Wednesday, October 14, 2015

The sea around us



Weeding out the bookshelves in my basement the other day, I found the old, dog-eared paperback of “The Sea Around Us” by Rachel L. Carson. I still remember the day I bought it at a book sale in my middle school library.

When I opened the book, I understood why I had exchanged my lunch money long ago for a science book, rather than the usual literature titles that would attract a future English major.

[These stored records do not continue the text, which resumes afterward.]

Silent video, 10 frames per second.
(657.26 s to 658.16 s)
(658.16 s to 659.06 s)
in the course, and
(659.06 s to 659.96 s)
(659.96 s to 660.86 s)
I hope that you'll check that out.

The introduction captivated me: “The enigmatic ocean-mother has always fascinated poets; here an eminent scientist presents a factual, informative, and comprehensive survey of the sea that retains the art and wonder of great poetry. Miss Carson describes the hidden mountains and canyons of the ocean deeps, how they are being mapped; tells of the ceaseless power of the winds, waves, and currents, and the paradox of the moving tides. She reveals the meaning of the ocean to man – the heritage of the sea that we carry in our bodies – and the riches to be found in its salty marshes.”

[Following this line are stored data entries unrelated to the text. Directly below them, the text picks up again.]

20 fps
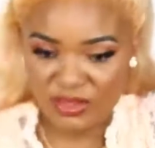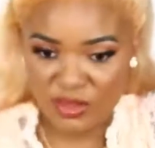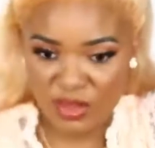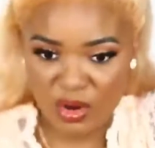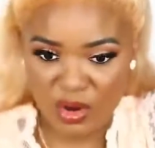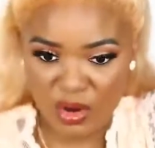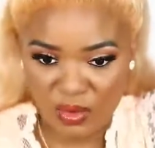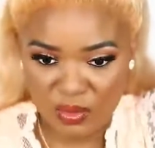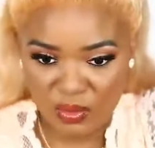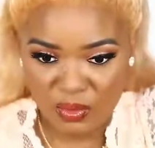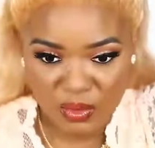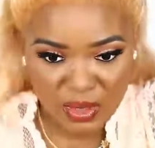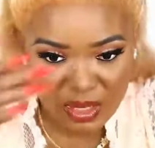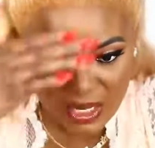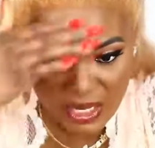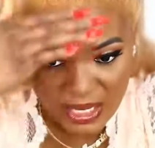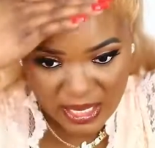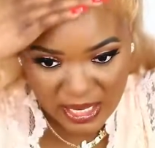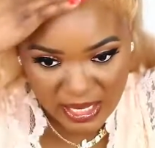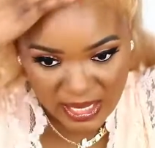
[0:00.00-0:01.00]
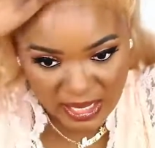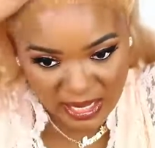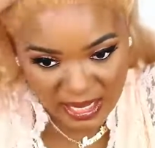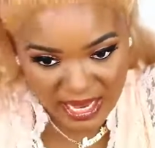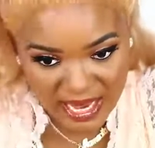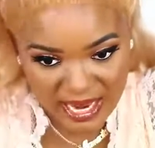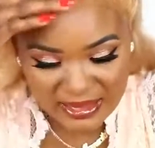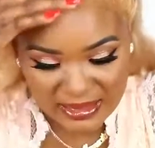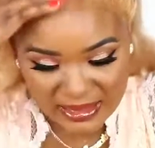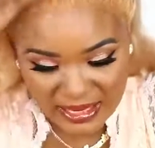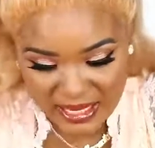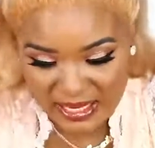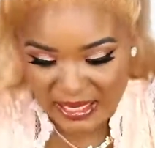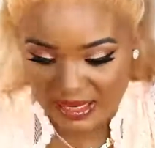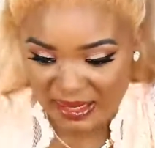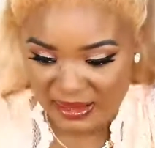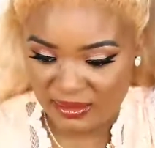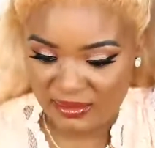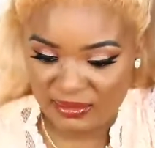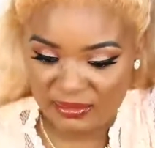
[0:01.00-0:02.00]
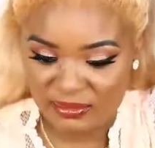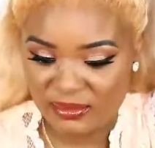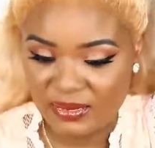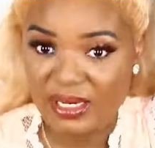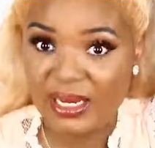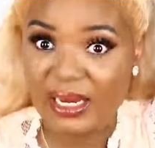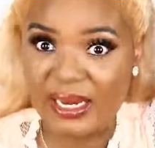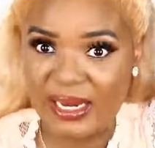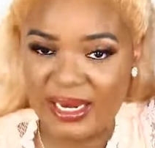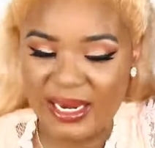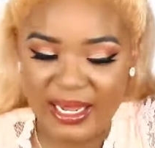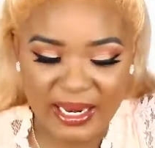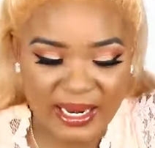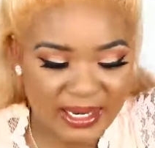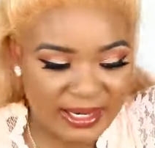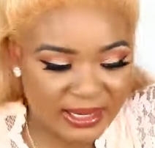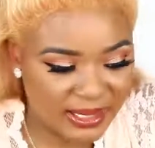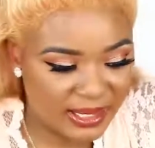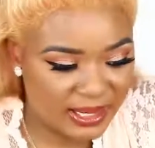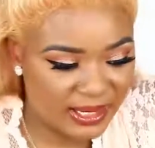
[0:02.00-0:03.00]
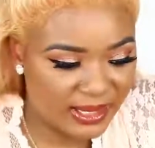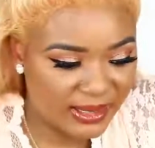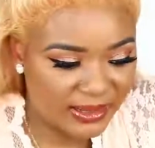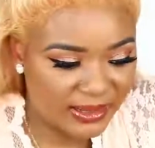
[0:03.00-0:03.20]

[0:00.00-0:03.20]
is all nice and laid.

This was around the time that my parents bought property in Fogland, and I needed a guide. The book jacket said that Carson had continued her graduate work at the Marine Biological Laboratory at Woods Hole. That cinched it. I knew the place firsthand.

The summer before, my parents had taken us to Woods Hole Oceanographic Institute, and we were given a tour. My father’s friend was a staff photographer for the prestigious marine facility, and he had granted access to my parents, my brother and I to a world known only to research scientists.

The experience would have a profound effect on us.

My brother would learn to scuba dive and to pilot a sailboat and small planes. I think the seed to study and explore was planted in him that day at Woods Hole.

While I marveled at all I saw, I wanted to write about it like Carson, seamlessly combining science and prose to capture the work of the Creator.

A marine biologist, author of four books, and professor at The John Hopkins University, Carson chose a quote for the subhead for each of the chapters of “The Sea Around Us.”

For the first chapter “The Gray Beginnings,” the quote appropriately came from Genesis, the first book of the Bible: “And the Earth was without form, and void; and darkness was upon the face of the deep.” In “The Pattern of the Surface,” she selected a line from Herman Melville’s “Moby-Dick”: “There is, one knows not sweet mystery about this sea, whose gently awful stirrings seem to speak of some hidden soul beneath.” The sainted monk The Venerable Bede supplied the quote for “The Moving Tides”: “In every country the moon keeps ever the rule of alliance with the sea which it once for all has agreed upon.”

When I decided to write my thesis at Wellesley College on a collection of nonfiction essays about Fogland, I once again turned to Carson for help. All the books on my carrel came from the shelves of the Margaret Clapp Library – except one. I walked over to the Science Center Library to unearth this book with a copyright date of 1950 that seemed ancient history next to the books on cutting-edge scientific discoveries.

I would defend my thesis in front of three English professors and one professor of Oceanography, who seemed so out of place among the tomes of Shakespeare and other literary greats on the bookshelves of the English Common Room. But my creative writing thesis was like no other – it contained the rhythm of meter and verse and the sea.

Today, decades after buying Carson’s book, I am amazed at the impact she has made on my life. This blog "Sea, Sky & Spirit" is testament to my lifelong fascination to the sea around us.


Thank you, Rachel Carson.

(This post is dedicated to the memory of Wellesley Professor of Geosciences Dr. Harold Andrews, a brilliant and kind gentleman.)